WHAT YOU WILL DO:
Every record that follows should be written out word for word; the pictures stay out.
DATA UNDER STUDY START
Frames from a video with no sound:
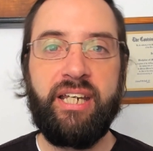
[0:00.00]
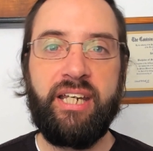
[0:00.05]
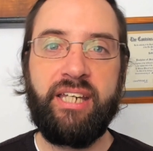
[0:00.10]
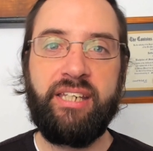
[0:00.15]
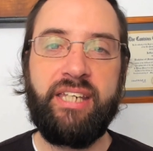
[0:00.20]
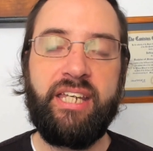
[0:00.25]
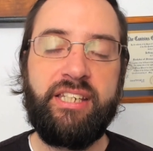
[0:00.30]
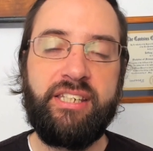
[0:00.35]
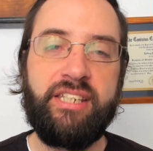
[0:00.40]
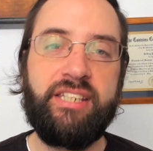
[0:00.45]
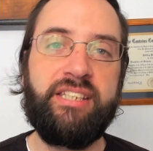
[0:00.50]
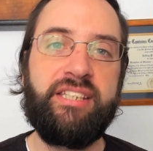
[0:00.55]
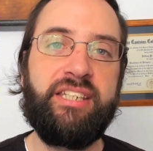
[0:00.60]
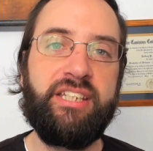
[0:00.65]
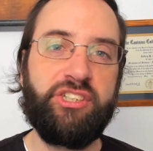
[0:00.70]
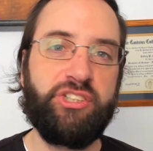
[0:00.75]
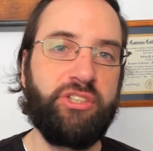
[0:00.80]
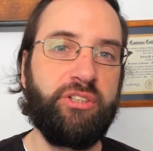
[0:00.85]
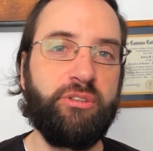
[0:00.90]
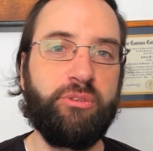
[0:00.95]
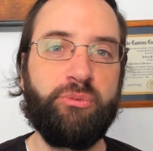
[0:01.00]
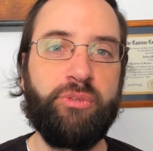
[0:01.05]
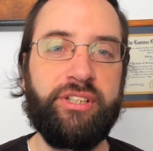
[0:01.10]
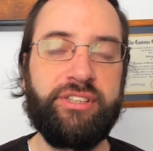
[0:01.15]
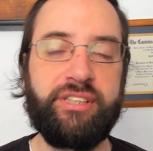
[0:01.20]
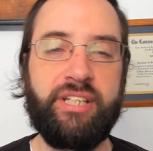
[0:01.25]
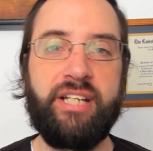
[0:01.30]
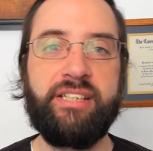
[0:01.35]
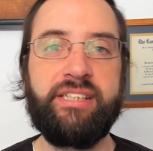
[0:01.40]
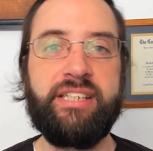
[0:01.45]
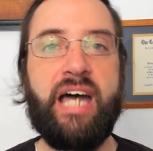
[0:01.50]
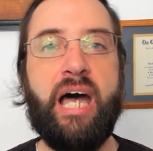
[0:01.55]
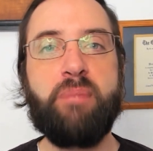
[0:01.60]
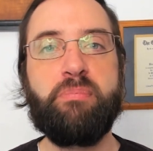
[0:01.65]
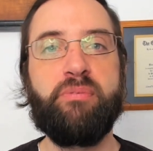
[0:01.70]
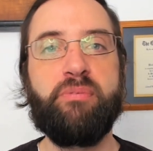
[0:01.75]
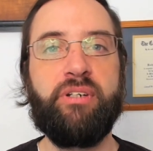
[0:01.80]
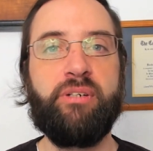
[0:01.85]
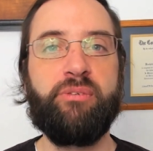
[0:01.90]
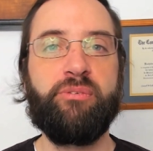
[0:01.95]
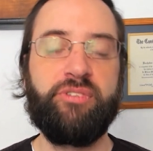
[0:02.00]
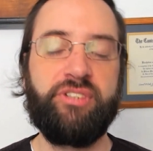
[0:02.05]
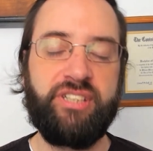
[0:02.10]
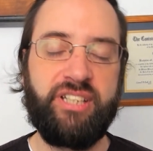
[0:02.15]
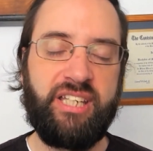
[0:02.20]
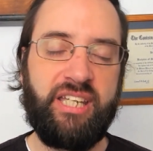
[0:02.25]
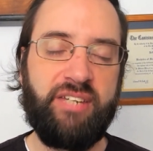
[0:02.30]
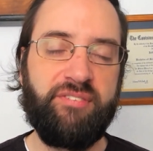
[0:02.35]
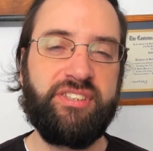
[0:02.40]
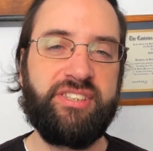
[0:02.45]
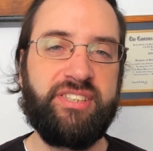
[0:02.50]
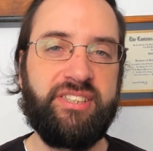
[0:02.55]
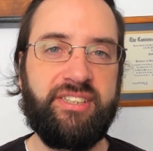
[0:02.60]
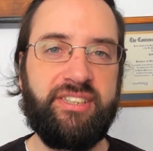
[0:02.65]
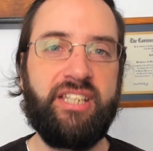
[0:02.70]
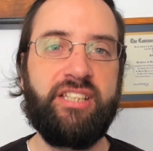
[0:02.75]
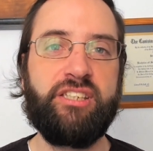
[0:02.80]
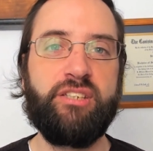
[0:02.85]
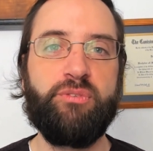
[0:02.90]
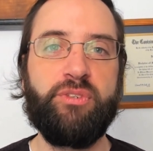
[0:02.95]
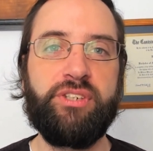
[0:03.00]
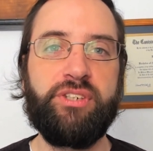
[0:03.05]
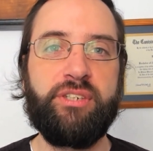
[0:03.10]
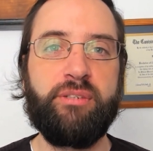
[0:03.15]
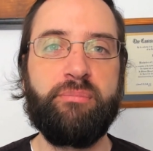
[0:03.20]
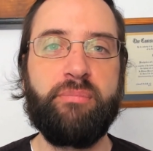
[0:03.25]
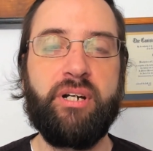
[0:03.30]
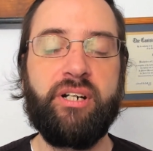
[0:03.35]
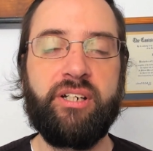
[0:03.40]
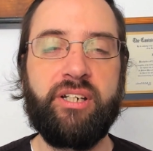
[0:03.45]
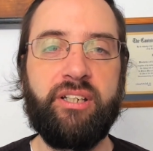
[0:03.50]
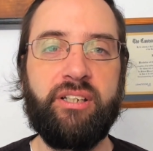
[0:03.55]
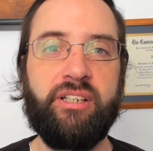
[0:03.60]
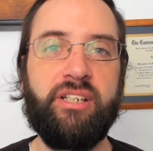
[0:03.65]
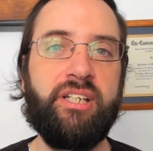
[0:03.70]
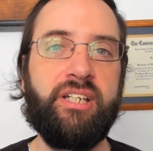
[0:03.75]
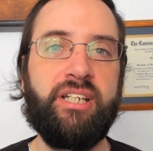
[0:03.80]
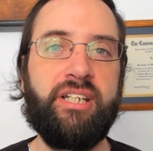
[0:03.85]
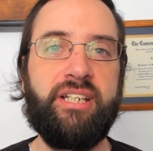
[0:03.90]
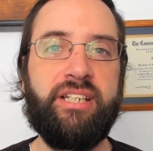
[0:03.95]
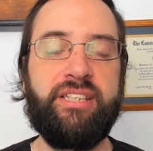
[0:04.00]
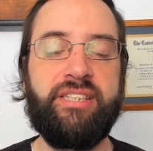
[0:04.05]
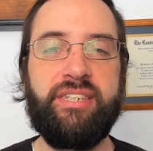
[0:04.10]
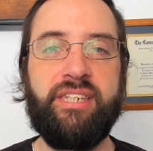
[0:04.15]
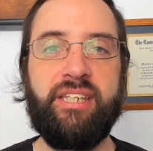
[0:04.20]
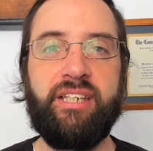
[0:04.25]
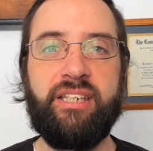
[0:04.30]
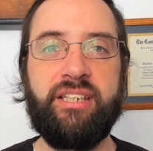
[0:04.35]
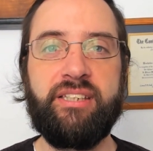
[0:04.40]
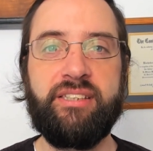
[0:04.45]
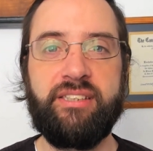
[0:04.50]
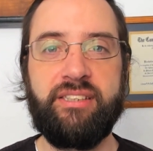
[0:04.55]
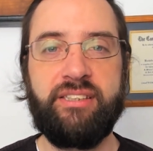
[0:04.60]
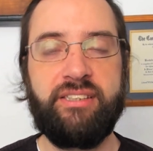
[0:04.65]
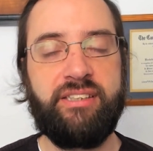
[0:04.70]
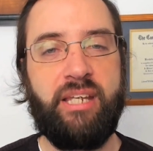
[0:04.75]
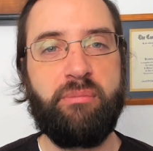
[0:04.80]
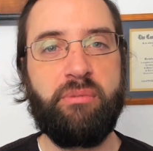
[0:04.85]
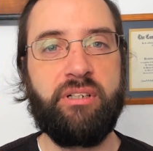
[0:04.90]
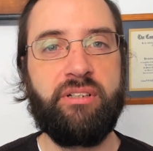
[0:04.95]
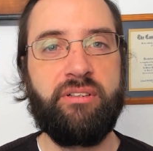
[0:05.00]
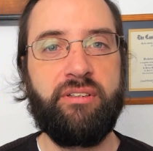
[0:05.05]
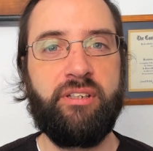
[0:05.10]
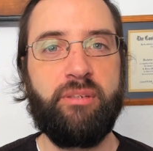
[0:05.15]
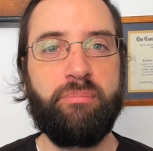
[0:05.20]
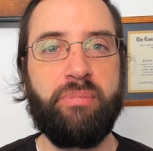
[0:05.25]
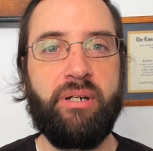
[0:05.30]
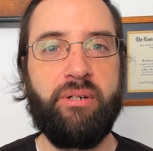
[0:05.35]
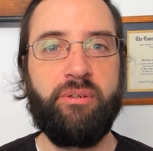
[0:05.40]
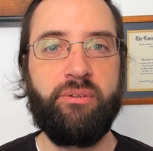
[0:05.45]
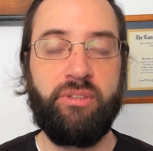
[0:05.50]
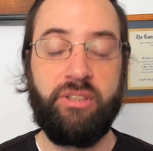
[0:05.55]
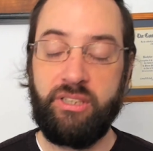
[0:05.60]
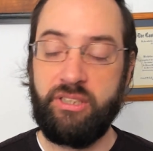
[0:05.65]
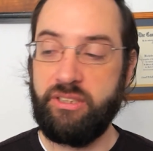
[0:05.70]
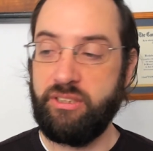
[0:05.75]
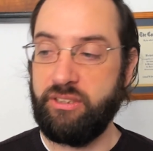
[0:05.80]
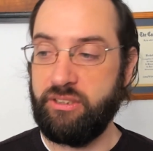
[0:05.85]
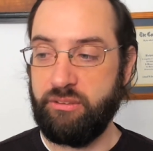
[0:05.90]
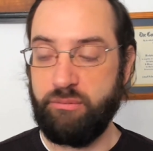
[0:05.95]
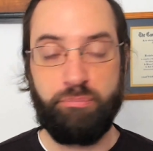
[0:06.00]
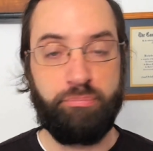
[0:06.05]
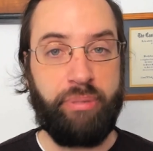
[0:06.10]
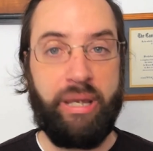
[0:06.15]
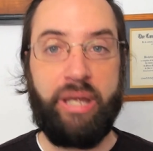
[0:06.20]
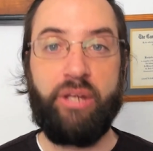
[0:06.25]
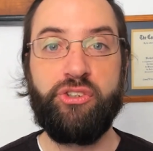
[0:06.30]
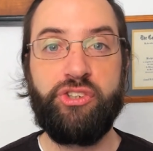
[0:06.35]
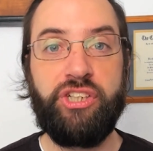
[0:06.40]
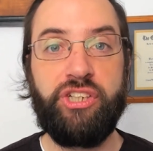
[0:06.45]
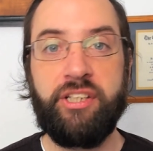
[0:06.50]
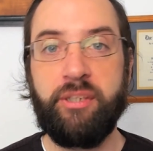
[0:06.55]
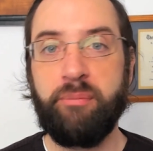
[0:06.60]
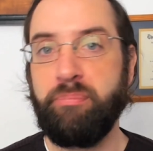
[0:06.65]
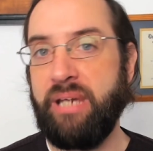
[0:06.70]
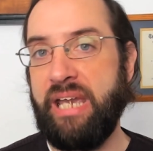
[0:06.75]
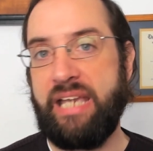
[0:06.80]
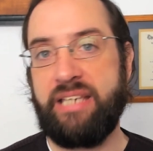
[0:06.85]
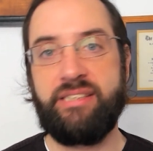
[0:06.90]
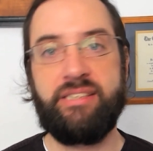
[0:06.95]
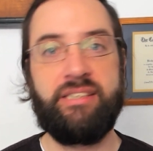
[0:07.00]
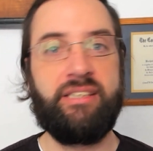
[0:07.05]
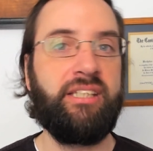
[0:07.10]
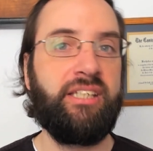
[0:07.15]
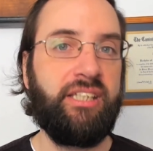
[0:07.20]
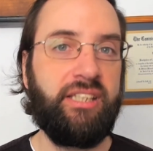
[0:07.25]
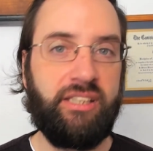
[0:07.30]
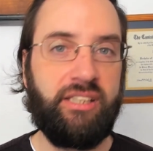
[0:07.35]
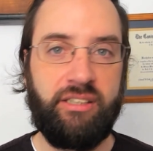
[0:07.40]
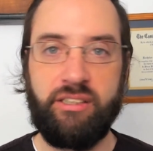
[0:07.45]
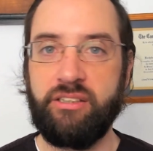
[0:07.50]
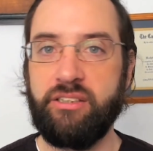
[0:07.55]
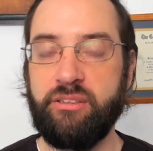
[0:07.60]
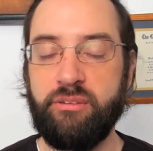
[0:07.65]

and then the additional risk on top of it to give us a sense of what the market is thinking systemically about balance sheet capacity,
DATA UNDER STUDY END
ANSWER BELOW:
Frames from a video with no sound:
[0:00.00]
[0:00.05]
[0:00.10]
[0:00.15]
[0:00.20]
[0:00.25]
[0:00.30]
[0:00.35]
[0:00.40]
[0:00.45]
[0:00.50]
[0:00.55]
[0:00.60]
[0:00.65]
[0:00.70]
[0:00.75]
[0:00.80]
[0:00.85]
[0:00.90]
[0:00.95]
[0:01.00]
[0:01.05]
[0:01.10]
[0:01.15]
[0:01.20]
[0:01.25]
[0:01.30]
[0:01.35]
[0:01.40]
[0:01.45]
[0:01.50]
[0:01.55]
[0:01.60]
[0:01.65]
[0:01.70]
[0:01.75]
[0:01.80]
[0:01.85]
[0:01.90]
[0:01.95]
[0:02.00]
[0:02.05]
[0:02.10]
[0:02.15]
[0:02.20]
[0:02.25]
[0:02.30]
[0:02.35]
[0:02.40]
[0:02.45]
[0:02.50]
[0:02.55]
[0:02.60]
[0:02.65]
[0:02.70]
[0:02.75]
[0:02.80]
[0:02.85]
[0:02.90]
[0:02.95]
[0:03.00]
[0:03.05]
[0:03.10]
[0:03.15]
[0:03.20]
[0:03.25]
[0:03.30]
[0:03.35]
[0:03.40]
[0:03.45]
[0:03.50]
[0:03.55]
[0:03.60]
[0:03.65]
[0:03.70]
[0:03.75]
[0:03.80]
[0:03.85]
[0:03.90]
[0:03.95]
[0:04.00]
[0:04.05]
[0:04.10]
[0:04.15]
[0:04.20]
[0:04.25]
[0:04.30]
[0:04.35]
[0:04.40]
[0:04.45]
[0:04.50]
[0:04.55]
[0:04.60]
[0:04.65]
[0:04.70]
[0:04.75]
[0:04.80]
[0:04.85]
[0:04.90]
[0:04.95]
[0:05.00]
[0:05.05]
[0:05.10]
[0:05.15]
[0:05.20]
[0:05.25]
[0:05.30]
[0:05.35]
[0:05.40]
[0:05.45]
[0:05.50]
[0:05.55]
[0:05.60]
[0:05.65]
[0:05.70]
[0:05.75]
[0:05.80]
[0:05.85]
[0:05.90]
[0:05.95]
[0:06.00]
[0:06.05]
[0:06.10]
[0:06.15]
[0:06.20]
[0:06.25]
[0:06.30]
[0:06.35]
[0:06.40]
[0:06.45]
[0:06.50]
[0:06.55]
[0:06.60]
[0:06.65]
[0:06.70]
[0:06.75]
[0:06.80]
[0:06.85]
[0:06.90]
[0:06.95]
[0:07.00]
[0:07.05]
[0:07.10]
[0:07.15]
[0:07.20]
[0:07.25]
[0:07.30]
[0:07.35]
[0:07.40]
[0:07.45]
[0:07.50]
[0:07.55]
[0:07.60]
[0:07.65]

and then the additional risk on top of it to give us a sense of what the market is thinking systemically about balance sheet capacity,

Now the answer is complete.